Updated: Feb 29, 2020
If you are serious about birding, #Bundala is one place you cannot afford to miss.
A small strip of jungle and wetland in the deep south of Sri Lanka, it’s an internationally renowned and important wintering ground for migratory waterbirds coming to Sri Lanka. It’s the first RAMSAR site in Sri Lanka and it's designated as a UNESCO Biosphere Reserve in addition to being a National Park.
Located southeast from Colombo, it’s a 4-5 hour drive from Colombo. The park opens at 6.00 AM in the morning and one needs to be accompanied by a park guide to go inside the park. Being close to Hambantota and Tissamaharama, there are lots of options for accommodation. During my last visit, I drove from Kirinda to Bundala. It was exciting to come across elephants on the road early morning.
Although there are many different habitat types within the park, they can be grouped primarily to 3 features. The lagoons & wetlands, the terrestrial habitat with mostly dry thorny shrubs and the salt flats. There are amazing 197 bird species recorded in the park but depending on the season, the diversity changes.
One of the most amazing moments in my journey of bird photography thus far is when I came across the very rare Black-capped Kingfisher and then a Common Kingfisher also decided to come and sit on the same branch with the larger Black-capped. It was one of those rare moments.
Lagoons and Salt Flats
By far, the water birds are the main attraction to Bundala. There is an ongoing issue with more freshwater being released into natural saltwater lagoons reducing its salt concentration. This has been identified as the primary cause of the decline in certain bird species coming to the park. Especially the Greater Flamingo's which Bundala is most famous for.
Early morning sun provides ideal lighting for photographing these beauties and the park roads cover wetlands very well.
Although the best time to visit is during winter months in the northern hemisphere (November to March), there are 139 resident bird species recorded in Bundala which means one can visit all year round and still see Sri Lankan birdlife in all its glory.
The grasslands bordering the small water tanks provide ideal habitat for a myriad of birds. One has to carefully observe the grass bushes as it's easy to hide among them and be invisible.
One will come across other wildlife within the park and get great opportunities to take some fabulous photographs.

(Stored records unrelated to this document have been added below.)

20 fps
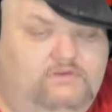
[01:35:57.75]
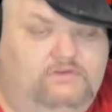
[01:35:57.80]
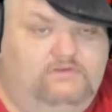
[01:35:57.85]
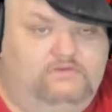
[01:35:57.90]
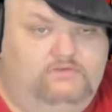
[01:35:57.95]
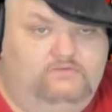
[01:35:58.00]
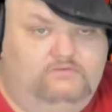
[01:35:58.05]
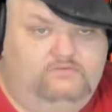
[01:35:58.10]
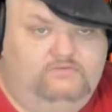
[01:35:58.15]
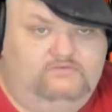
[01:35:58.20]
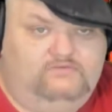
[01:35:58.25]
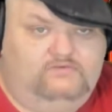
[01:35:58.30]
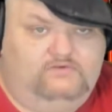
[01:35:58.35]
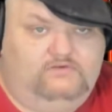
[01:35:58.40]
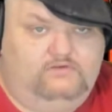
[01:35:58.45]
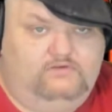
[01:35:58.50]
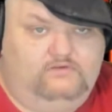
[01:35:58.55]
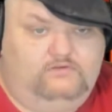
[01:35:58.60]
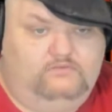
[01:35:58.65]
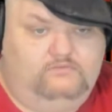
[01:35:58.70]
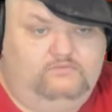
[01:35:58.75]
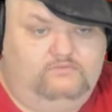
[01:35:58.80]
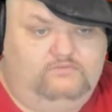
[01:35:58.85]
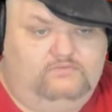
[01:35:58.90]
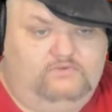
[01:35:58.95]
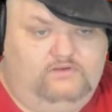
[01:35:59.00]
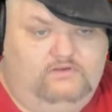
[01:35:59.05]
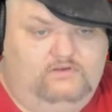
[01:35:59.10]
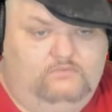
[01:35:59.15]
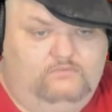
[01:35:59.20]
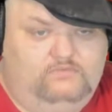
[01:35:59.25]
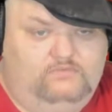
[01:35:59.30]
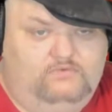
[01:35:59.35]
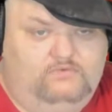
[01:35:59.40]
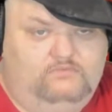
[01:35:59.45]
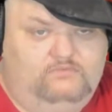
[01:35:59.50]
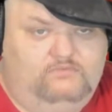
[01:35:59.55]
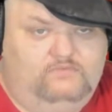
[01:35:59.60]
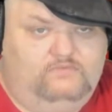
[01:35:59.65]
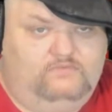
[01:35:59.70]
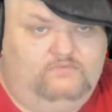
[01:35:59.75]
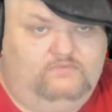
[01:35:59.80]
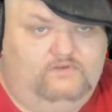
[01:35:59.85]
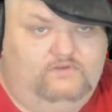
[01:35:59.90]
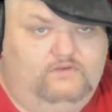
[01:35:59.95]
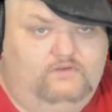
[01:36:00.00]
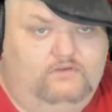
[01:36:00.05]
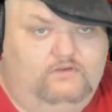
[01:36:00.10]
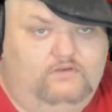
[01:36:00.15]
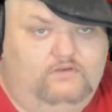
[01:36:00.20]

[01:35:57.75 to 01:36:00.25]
killed it. Oh damn! Well, don't do that.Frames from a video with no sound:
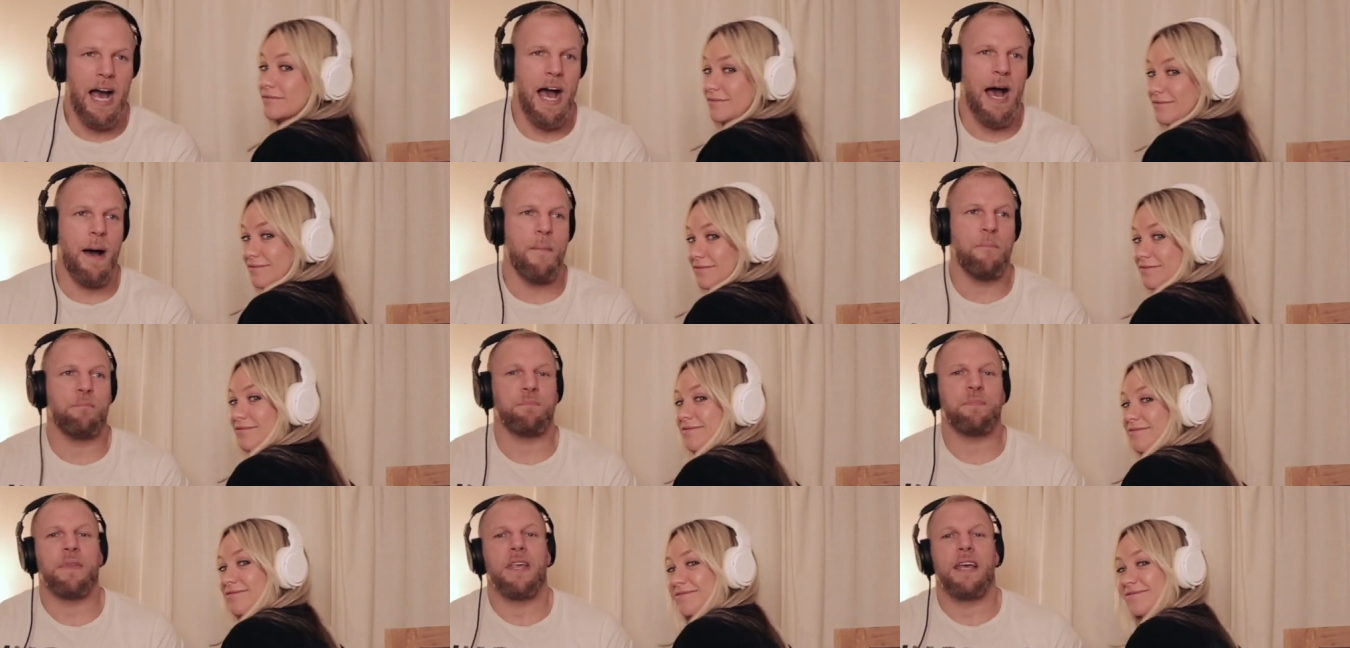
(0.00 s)

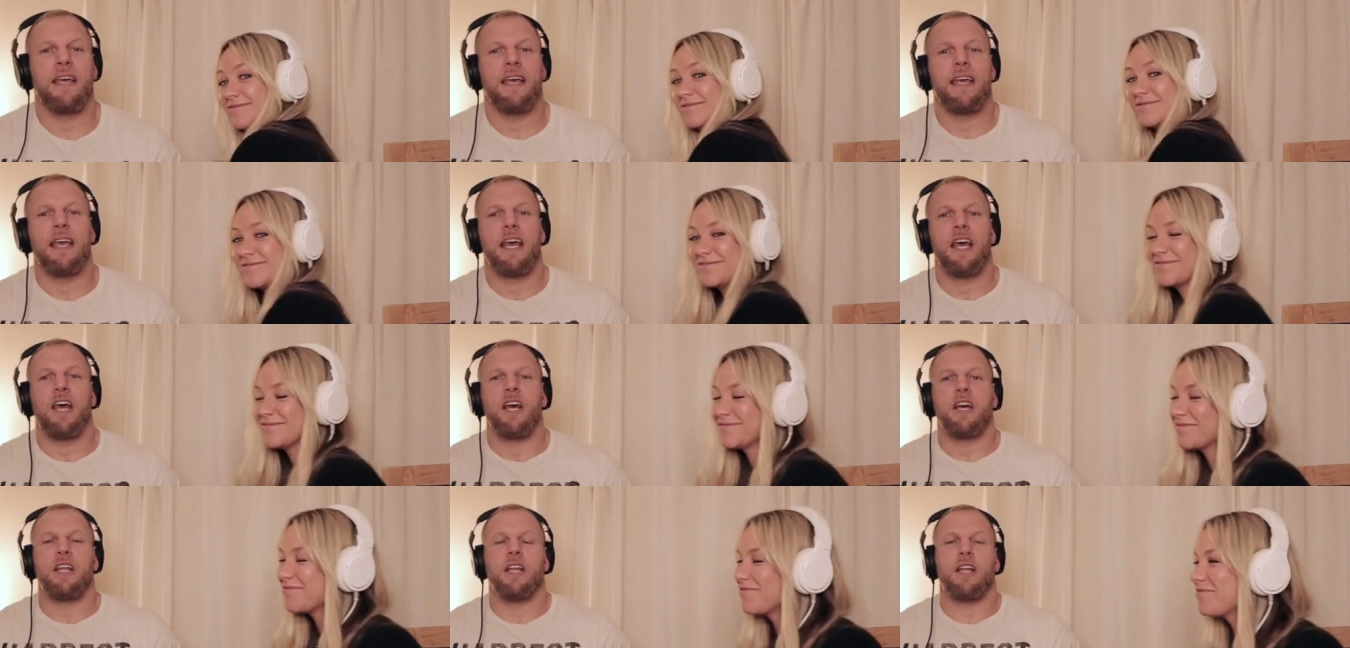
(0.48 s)
Speaker 1: um,
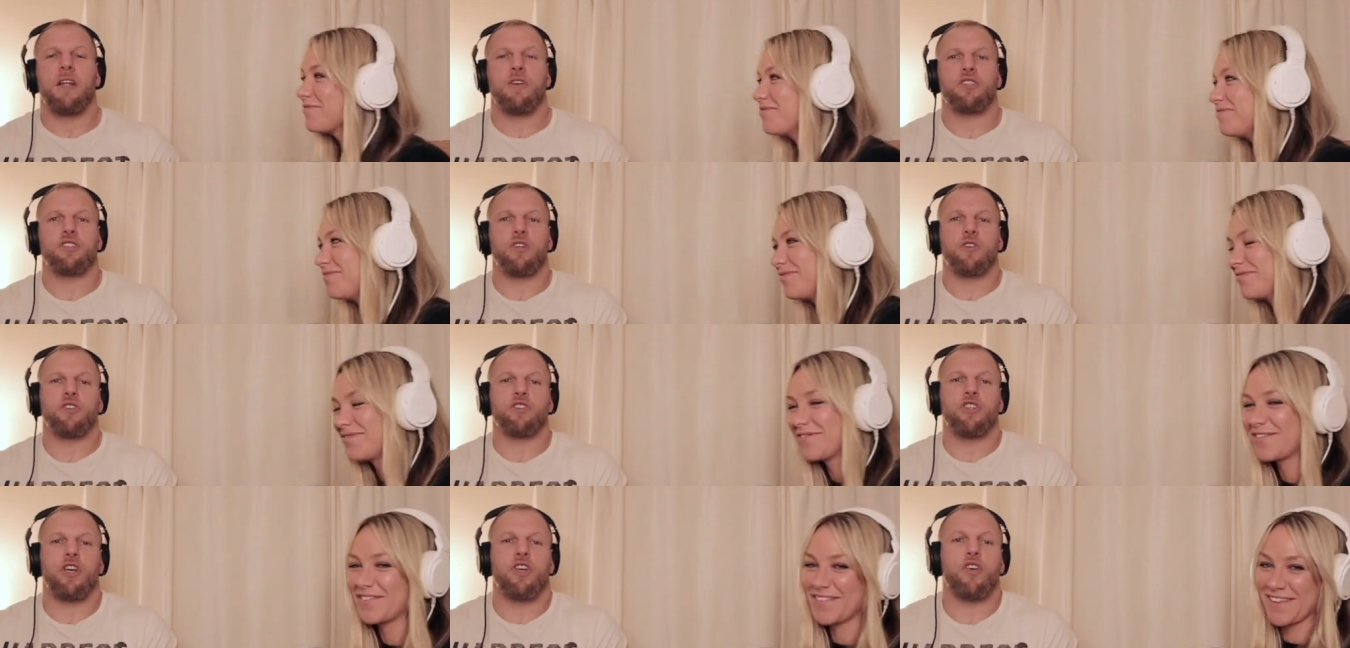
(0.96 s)

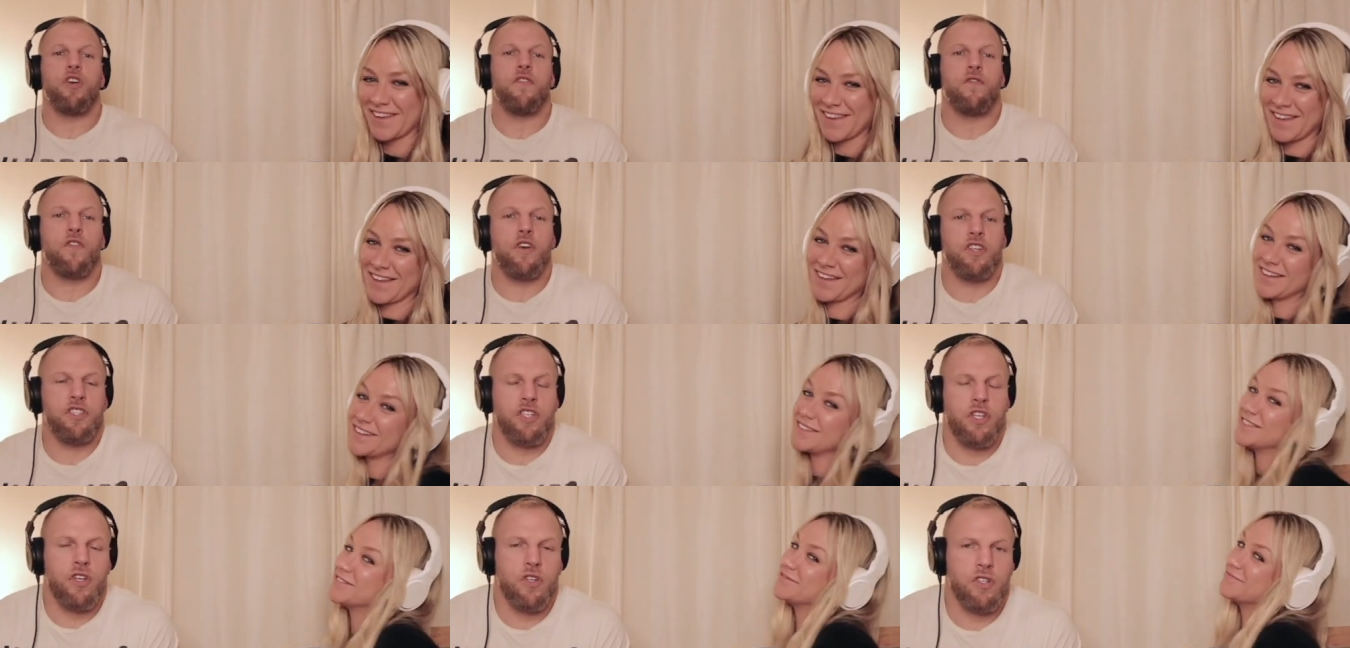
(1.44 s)
so, so,
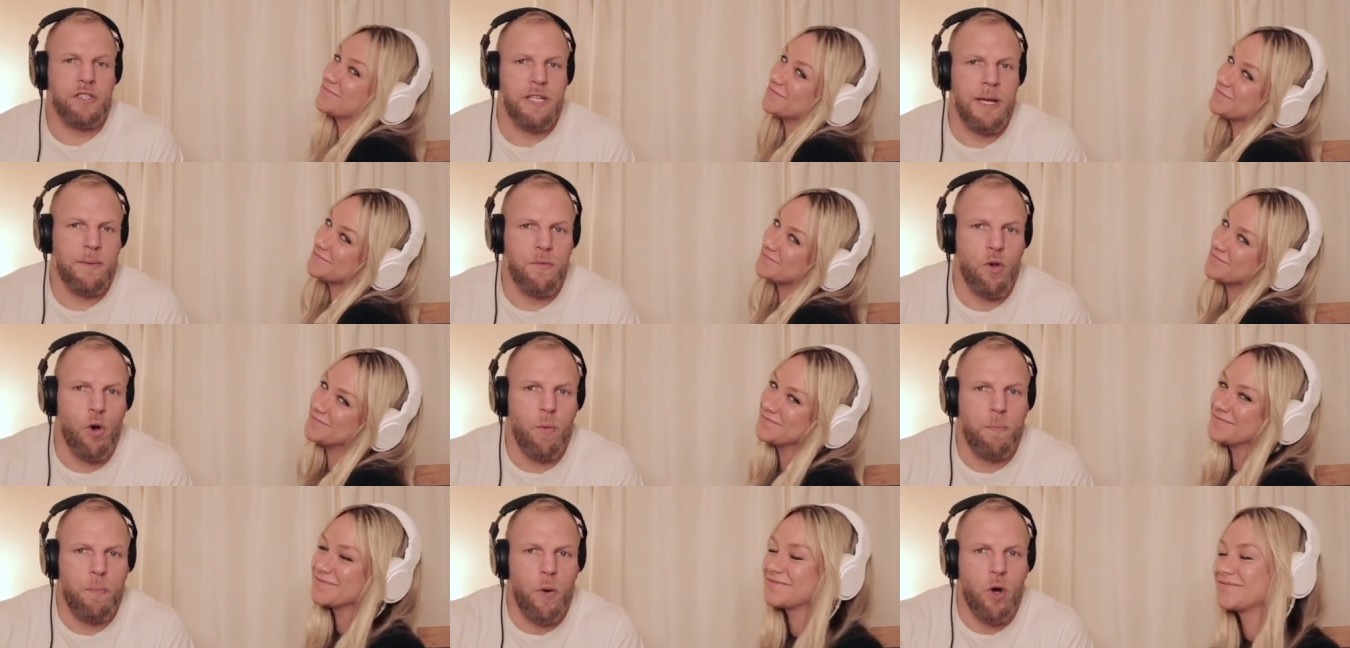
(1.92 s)
you've so you're
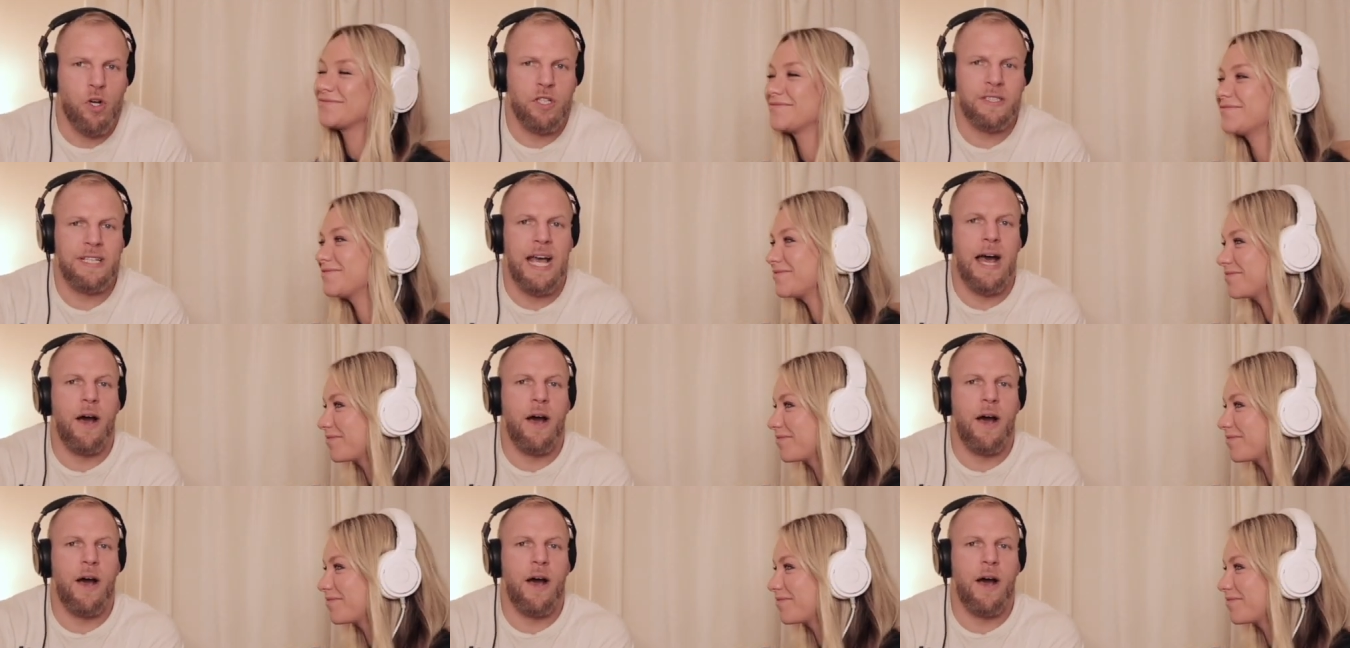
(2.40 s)
saying your book's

Terrestrial Habitat with mostly dry Thorny Shrubs
The strip of 'Palu' tree forest on the sand-dunes east of Bundala village is a unique type of forest in Sri Lanka. Although this type of forest was the dominant type of habitat earlier, it's increasingly under threat as a result of the spread of two invasive alien plants Prosopis juliflora and Opuntia dillenii.
There are many beautiful bird species including different types of birds of prey that can be observed in this habitat.
Once the sun goes down, that's when the Nightjar's come out. If your careful, you can see them under your vehicle headlights and take a decent photograph.
The sand dunes which have been building up for thousands of years is a superb location to visit. One needs a 4x4 vehicle to go there as the sand can be difficult to navigate. The dunes provide a vantage point to see the beautiful panorama of both the Indian ocean and the park.
All in all, Bundala is a national treasure that boasts an amazing diversity of plant and animal life and a heaven for migrating water birds. The coastal lagoons need protection from human activity and careful conservation will continue to attract large flocks of migrants to make a stop in beautiful Sri Lanka.